OVER the last few weeks we have welcomed all our horses back into training after their summer break so the yard is buzzing with activity again after the holidays. They look really well for their summer at grass, with plenty of condition to work on. Some of them have really grown and filled out, which is always great to see. So the excitement has really started building for their season ahead.
We added a deep sand gallop last year but it wasn’t fully installed until the autumn so this is the first year we will be using it as part of the horses’ pre-season training programme. It’s really useful to have the facility and we can’t wait to see the outcome of using it as a key part of the core fitness we get into them from the start. This week we have just started hacking away on it, and it just feels the ideal exercise for them at this stage.
Initially each horse starts off on the walker for a week, just going round and stretching their legs while they’re in and out of the field. We increase that steadily as the week goes on, before putting tack on them and lunging them to get them used to it all once again. At this stage, we'll start backing them, a few of them have a tendency to be a bit naughty but this year everyone was very well behaved!

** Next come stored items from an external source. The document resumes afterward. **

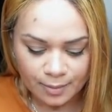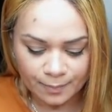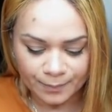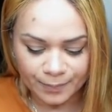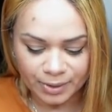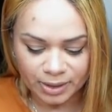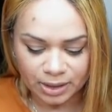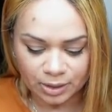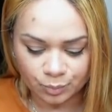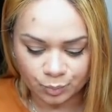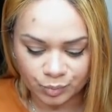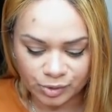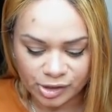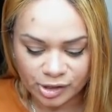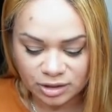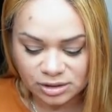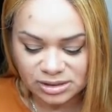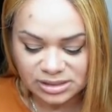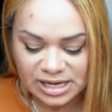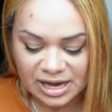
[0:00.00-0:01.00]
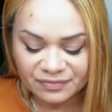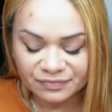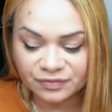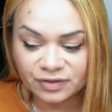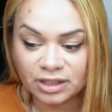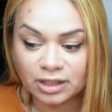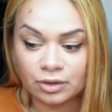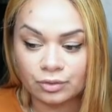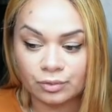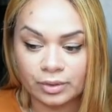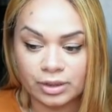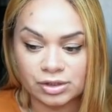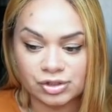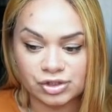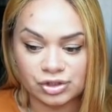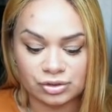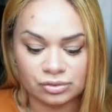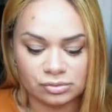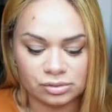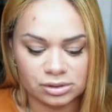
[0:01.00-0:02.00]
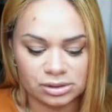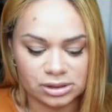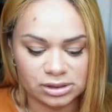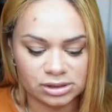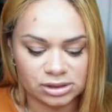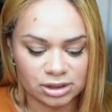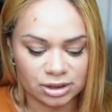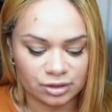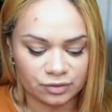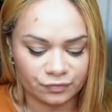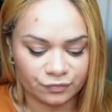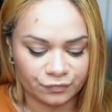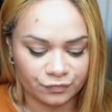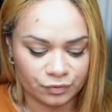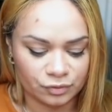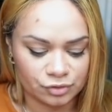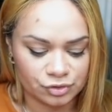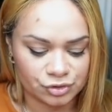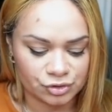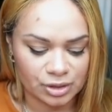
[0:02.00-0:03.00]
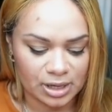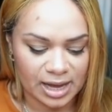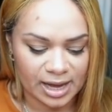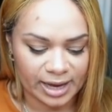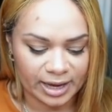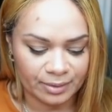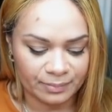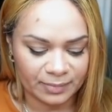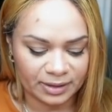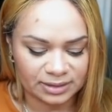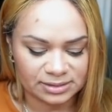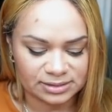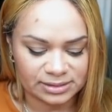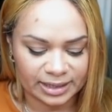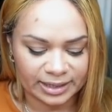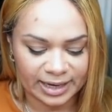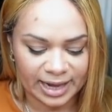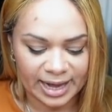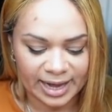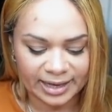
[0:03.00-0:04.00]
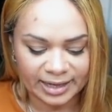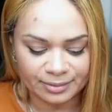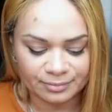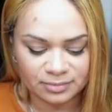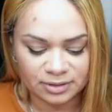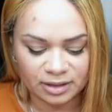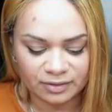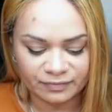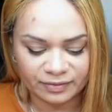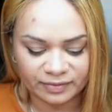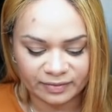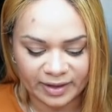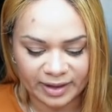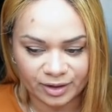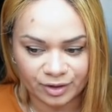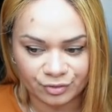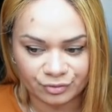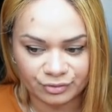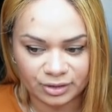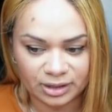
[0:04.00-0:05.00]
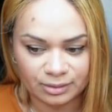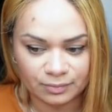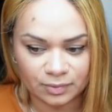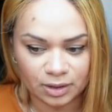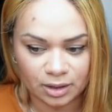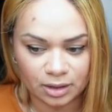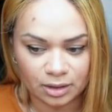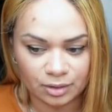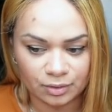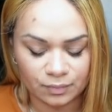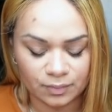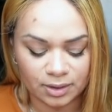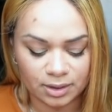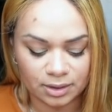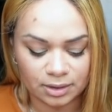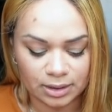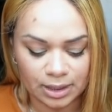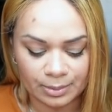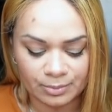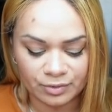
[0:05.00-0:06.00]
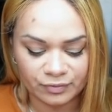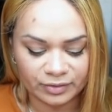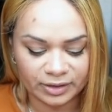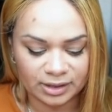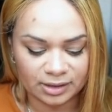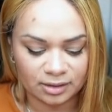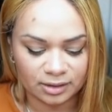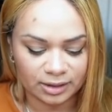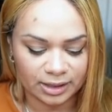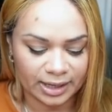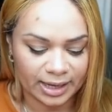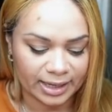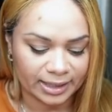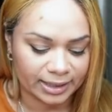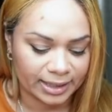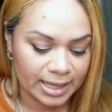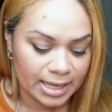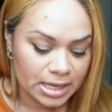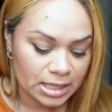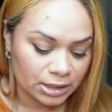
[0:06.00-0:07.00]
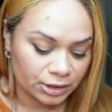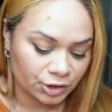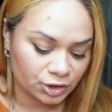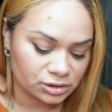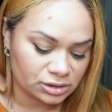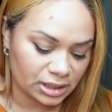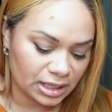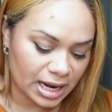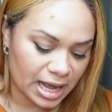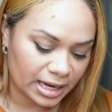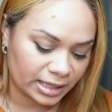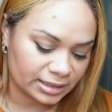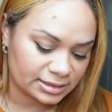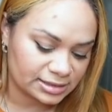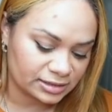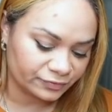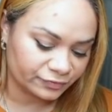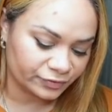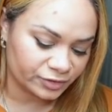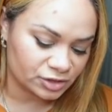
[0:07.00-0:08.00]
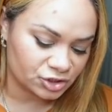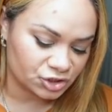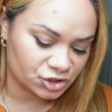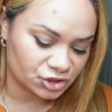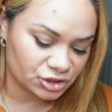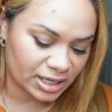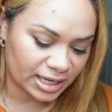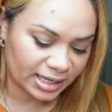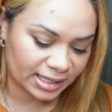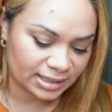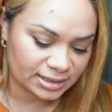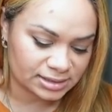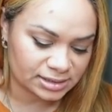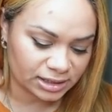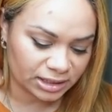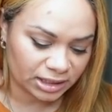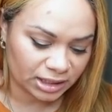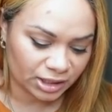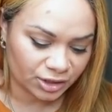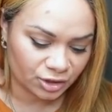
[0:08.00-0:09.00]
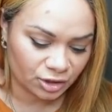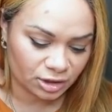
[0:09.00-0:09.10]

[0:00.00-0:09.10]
But we are definitely going to use these in the future. I am excited. I am loving that cream color one. I'm already looking at it. There's a lot of different shades in here.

We are lucky to have the covered ride here so we get a bit of trotting into them there before moving on to going out on the roads; they don't get weeks of roadwork like they did in the past, but I like to give them a couple of weeks anyway, I'm sure it's good for them. And now that we have the sand we can combine a bit of roadwork followed by a couple of canters too.

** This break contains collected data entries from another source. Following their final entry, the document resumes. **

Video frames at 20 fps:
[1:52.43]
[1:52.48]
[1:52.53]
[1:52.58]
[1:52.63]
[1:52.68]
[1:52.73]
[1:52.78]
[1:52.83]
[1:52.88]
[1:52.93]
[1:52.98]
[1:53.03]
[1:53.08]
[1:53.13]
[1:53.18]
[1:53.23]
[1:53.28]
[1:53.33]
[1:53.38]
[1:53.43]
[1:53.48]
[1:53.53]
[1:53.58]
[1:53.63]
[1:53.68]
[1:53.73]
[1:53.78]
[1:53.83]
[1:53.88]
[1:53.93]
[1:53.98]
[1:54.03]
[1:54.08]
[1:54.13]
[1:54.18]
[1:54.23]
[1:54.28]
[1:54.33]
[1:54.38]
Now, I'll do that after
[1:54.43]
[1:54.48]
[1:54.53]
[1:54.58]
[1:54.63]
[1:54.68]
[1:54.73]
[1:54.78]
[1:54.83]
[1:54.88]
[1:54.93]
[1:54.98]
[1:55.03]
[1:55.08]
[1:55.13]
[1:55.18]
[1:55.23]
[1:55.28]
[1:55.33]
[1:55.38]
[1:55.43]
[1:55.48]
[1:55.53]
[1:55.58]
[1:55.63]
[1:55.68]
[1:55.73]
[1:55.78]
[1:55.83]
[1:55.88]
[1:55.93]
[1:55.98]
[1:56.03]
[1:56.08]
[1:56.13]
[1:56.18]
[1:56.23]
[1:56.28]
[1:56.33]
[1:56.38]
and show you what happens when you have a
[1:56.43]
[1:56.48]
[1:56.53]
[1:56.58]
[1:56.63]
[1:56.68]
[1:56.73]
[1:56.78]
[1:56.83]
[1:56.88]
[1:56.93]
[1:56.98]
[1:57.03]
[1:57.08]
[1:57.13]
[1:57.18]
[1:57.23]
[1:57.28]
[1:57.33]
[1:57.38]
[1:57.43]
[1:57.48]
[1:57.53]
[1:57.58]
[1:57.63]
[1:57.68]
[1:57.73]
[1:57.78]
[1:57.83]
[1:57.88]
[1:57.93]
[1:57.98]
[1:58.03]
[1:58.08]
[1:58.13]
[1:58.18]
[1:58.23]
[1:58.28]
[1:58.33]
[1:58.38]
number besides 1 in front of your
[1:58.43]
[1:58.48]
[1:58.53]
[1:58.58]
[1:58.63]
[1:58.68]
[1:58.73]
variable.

The deep sand is excellent at this stage, we just go steady and build their muscles and core fitness slowly but surely. We'll do a few weeks of this, and then eventually get out to the all weather to step it up a bit.
There’s no real timeframe for how long it takes to get a horse ready because they are all individuals with different body shapes. Some of the lighter, good-ground horses, for instance, won’t take as long to get ready as a big, heavy, soft ground horse like a Captain Quint. So you can’t really say for certain how long it takes them to get fit, it’s about the individual horses.
There’s also no point having the soft ground horses ready too early, so their return has been staggered a bit - they came back later than the others. There’s no sense having them fit and ready to go, then not being able to run them because either the races aren't there or the ground isn’t suitable.
But for the good-ground horses, the ones we might take to Perth in September or Kelso’s early meeting, they were in a couple of weeks before the real deep winter ones. Those, the nippy horses and the smaller mares, don’t tend to put as much weight on so they don’t need as much work. Slanelough is a good example of one who doesn’t need so much, it doesn’t take him too long to get fit but our old friend Doktor Glaz, who has retired now, was a big brute who could take as much as five months to get right!
The sand gallop was an addition we had been looking to make for some time and hopefully it might help bring that extra five to ten percent improvement we need to win more races this season. Fingers crossed! The videos and photos show how the yard is swinging into activity again after a very quiet summer. Us riders have been discussing the 'summer spread', so equines & humans are more than ready for their work!